Distributed Data Parallel slower than Data Parallel

mrshenli · August 26, 2020, 3:36pm

Hey @TT_YY, I took a closer look at the code and noticed that you converted BatchNorm to SyncBatchNorm for DDP, which might be the source of the slowness. If you look at SyncBatchNorm's implementation (see below), it launches its own communication, which is not handled by DDP. This additional comm leads to ~10% slowdown in your program when running on 2 GPUs. When I use BatchNorm instead of SyncBatchNorm, DDP is faster than DP. In general, when comparing DDP and DP speed, we need to make sure that they run the same model.

github.com

pytorch/pytorch/blob/573940f8d71de45356b1e6c851f876a32cb8a0ac/torch/nn/modules/_functions.py#L79


    self.needs_input_grad[0],
    self.needs_input_grad[1],
    self.needs_input_grad[2]
)

if self.needs_input_grad[0]:
    # synchronizing stats used to calculate input gradient.
    # TODO: move div_ into batch_norm_backward_elemt kernel
    num_channels = sum_dy.shape[0]
    combined = torch.cat([sum_dy, sum_dy_xmu], dim=0)
    torch.distributed.all_reduce(
        combined, torch.distributed.ReduceOp.SUM, process_group, async_op=False)
    sum_dy, sum_dy_xmu = torch.split(combined, num_channels)

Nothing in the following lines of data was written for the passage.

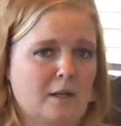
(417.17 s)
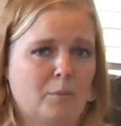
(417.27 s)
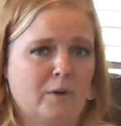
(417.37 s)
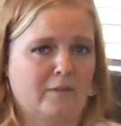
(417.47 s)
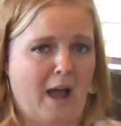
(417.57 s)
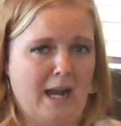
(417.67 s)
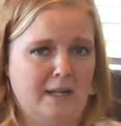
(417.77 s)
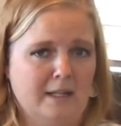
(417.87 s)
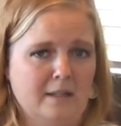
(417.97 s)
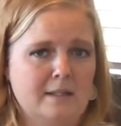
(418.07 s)
are
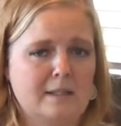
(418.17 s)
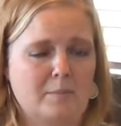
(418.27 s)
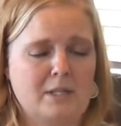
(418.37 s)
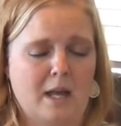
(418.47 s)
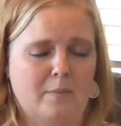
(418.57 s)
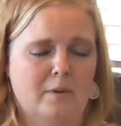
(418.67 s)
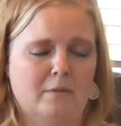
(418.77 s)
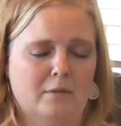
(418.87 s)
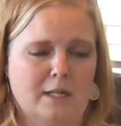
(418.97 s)
providing some type of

    divisor = count_tensor.sum()
    mean_dy = sum_dy / divisor
    mean_dy_xmu = sum_dy_xmu / divisor
    # backward pass for gradient calculation
    grad_input = torch.batch_norm_backward_elemt(
        grad_output,
        saved_input,

This is how I measure the latency.

# run one iteration to warm up
optimizer.zero_grad()
outputs = net(inputs)
loss = criterion(outputs, targets)
loss.backward()
loss_val = optimizer.step(loss.item) 

# measure latency of the second iteration
start = torch.cuda.Event(enable_timing=True)
end = torch.cuda.Event(enable_timing=True)
start.record()
optimizer.zero_grad()
outputs = net(inputs)
loss = criterion(outputs, targets)
loss.backward()
loss_val = optimizer.step(loss.item)
end.record()
torch.cuda.synchronize()

print(f"world size = {args.world_size}, batch size = {batch_size}, latency = {start.elapsed_time(end)}")

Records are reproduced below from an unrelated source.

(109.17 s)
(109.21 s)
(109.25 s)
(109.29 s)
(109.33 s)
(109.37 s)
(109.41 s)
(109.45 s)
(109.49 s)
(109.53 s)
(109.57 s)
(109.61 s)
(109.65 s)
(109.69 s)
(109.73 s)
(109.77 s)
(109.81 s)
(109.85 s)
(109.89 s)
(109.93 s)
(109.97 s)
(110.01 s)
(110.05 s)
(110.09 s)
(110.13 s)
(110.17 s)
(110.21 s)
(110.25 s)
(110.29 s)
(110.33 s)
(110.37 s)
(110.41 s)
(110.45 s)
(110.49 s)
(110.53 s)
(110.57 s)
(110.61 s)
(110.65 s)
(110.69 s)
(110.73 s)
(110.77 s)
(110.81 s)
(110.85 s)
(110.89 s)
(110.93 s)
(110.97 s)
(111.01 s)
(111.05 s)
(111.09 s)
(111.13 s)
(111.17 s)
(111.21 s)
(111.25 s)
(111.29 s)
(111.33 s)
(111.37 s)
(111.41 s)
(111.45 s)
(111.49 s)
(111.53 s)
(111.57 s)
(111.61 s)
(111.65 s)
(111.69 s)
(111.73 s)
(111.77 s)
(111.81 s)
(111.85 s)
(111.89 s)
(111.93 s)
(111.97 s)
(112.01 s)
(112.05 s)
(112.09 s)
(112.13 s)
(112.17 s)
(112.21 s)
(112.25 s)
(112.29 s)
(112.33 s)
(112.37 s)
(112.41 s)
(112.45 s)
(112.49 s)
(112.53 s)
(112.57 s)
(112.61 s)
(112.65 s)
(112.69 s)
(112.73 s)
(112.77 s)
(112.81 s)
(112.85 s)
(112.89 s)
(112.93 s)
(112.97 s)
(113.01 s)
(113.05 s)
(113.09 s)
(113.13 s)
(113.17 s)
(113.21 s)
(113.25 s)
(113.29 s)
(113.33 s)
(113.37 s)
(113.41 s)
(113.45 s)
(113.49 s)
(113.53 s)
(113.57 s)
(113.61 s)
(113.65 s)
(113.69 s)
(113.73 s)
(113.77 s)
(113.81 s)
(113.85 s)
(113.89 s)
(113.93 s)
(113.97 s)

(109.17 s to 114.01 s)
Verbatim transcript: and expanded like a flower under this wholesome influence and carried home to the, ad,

I tried to run the DDP script with the following configs on two GPUs:

Run as is

world size = 2, batch size = 2048, latency = 506.9587707519531
world size = 2, batch size = 2048, latency = 506.40606689453125

Comment out the following line, as SyncBatchNorm has its own way to communicate buffers, which can e slower.

#net = torch.nn.SyncBatchNorm.convert_sync_batchnorm(net)

world size = 2, batch size = 2048, latency = 456.42352294921875
world size = 2, batch size = 2048, latency = 457.8104248046875

Made the following edits and set args.n_gpus = 1. So the program runs DataParallel.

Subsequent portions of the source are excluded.